Read more about how ad dollars have started shifting away from MFA publications here.
What we’re reading
In lieu of a paywall, NPR is asking online audiences for donations:
In a move similar to the one that The Guardian first championed, NPR is asking readers to donate to their organization, using a dynamic pop-up window that tells each audience member the number of articles that they’ve read so far, according to Nieman Lab.
The local news subsidiary sold off the region’s largest newspaper, the Times-Picayune, and its website NOLA.com back in 2019, which led to 161 staffers losing their jobs. Four years later, the same company is hoping to launch a new sports and news website centered around New Orleans called GulfLive.com, Axios reports.

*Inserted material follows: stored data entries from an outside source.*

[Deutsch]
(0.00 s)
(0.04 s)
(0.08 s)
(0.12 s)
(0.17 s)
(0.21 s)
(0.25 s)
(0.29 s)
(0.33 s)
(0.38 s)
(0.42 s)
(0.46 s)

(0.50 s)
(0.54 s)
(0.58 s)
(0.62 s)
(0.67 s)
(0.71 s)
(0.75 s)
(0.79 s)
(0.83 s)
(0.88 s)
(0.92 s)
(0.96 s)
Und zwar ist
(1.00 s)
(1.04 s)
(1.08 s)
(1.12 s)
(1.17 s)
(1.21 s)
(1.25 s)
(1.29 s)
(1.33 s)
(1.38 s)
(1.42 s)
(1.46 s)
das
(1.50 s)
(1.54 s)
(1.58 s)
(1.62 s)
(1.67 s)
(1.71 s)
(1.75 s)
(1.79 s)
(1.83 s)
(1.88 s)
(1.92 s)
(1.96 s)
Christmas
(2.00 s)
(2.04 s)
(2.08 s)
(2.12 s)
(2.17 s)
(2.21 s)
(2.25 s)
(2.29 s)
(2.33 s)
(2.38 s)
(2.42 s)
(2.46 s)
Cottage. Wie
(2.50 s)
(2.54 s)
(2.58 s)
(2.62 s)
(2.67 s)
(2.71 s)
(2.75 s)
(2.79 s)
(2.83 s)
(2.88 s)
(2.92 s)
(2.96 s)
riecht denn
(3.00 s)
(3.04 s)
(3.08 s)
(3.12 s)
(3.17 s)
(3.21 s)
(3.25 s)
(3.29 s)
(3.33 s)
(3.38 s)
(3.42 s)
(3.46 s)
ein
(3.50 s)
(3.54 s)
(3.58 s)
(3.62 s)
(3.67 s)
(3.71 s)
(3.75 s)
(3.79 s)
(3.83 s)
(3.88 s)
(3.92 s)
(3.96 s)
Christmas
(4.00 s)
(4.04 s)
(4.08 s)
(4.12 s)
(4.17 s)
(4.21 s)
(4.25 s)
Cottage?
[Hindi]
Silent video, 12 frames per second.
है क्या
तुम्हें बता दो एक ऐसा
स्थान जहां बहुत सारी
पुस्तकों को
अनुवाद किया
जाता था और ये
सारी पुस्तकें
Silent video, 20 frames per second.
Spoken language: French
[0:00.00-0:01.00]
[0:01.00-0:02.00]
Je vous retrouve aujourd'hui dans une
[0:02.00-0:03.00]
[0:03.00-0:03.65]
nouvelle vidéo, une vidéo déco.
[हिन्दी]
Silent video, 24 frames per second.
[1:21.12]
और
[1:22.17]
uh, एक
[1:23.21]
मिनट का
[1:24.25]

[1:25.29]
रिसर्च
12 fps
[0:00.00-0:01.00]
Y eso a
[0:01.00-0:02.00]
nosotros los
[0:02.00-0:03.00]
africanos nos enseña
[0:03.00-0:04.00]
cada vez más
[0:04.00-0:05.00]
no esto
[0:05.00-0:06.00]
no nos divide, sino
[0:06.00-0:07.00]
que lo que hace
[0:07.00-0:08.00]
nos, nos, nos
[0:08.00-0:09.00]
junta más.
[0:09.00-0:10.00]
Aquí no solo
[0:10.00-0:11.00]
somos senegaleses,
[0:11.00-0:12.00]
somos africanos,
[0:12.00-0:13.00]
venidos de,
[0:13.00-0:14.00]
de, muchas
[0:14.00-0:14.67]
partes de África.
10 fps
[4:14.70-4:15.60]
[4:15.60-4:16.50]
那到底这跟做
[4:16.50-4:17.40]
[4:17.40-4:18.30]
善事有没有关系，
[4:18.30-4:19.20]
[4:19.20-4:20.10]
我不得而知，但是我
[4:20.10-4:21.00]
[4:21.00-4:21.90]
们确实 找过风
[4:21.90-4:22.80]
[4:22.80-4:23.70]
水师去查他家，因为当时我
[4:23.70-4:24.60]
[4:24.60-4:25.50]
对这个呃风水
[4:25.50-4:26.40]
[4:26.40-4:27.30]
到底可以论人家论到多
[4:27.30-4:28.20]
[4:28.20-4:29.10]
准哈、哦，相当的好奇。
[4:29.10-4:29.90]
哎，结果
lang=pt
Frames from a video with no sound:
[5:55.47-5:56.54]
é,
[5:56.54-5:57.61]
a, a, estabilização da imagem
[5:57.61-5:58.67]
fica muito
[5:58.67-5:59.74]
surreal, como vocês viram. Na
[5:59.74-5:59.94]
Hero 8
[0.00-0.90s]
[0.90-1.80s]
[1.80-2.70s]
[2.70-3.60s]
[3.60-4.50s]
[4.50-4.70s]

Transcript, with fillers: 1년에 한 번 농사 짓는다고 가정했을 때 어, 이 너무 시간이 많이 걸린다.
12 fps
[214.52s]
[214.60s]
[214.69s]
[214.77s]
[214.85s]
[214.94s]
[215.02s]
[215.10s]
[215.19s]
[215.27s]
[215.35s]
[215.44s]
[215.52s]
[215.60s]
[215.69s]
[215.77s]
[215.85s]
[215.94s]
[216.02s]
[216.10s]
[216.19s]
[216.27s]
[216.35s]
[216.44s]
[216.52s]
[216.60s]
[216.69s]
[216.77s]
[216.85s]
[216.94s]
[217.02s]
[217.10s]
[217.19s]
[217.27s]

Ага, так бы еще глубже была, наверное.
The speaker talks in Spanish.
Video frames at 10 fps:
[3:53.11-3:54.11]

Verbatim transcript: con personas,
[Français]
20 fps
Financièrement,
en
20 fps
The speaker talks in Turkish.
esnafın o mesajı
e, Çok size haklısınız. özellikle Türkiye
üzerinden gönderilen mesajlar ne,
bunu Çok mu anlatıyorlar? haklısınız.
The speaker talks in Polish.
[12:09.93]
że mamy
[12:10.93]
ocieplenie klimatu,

The investment into local Maine media has turned into a political battlefield:
Two of the U.S.’s top left-leaning political investors, George Soros and Hansjörg Wyss, helped with the nonprofit purchase of almost two dozen local newspapers in Maine, reported Semafor. And given the fact that the largest right-wing political investor, Leonard Leo, is also partially financing a local publication in Maine, the regional media landscape within the state appears to be more politically-linked than first realized.
The former New York Times CEO Mark Thompson is starting as the new chief executive of CNN on October 9 and CNBC reports that Thompson’s main task is to change the network’s programming from advocacy journalism to straightforward news.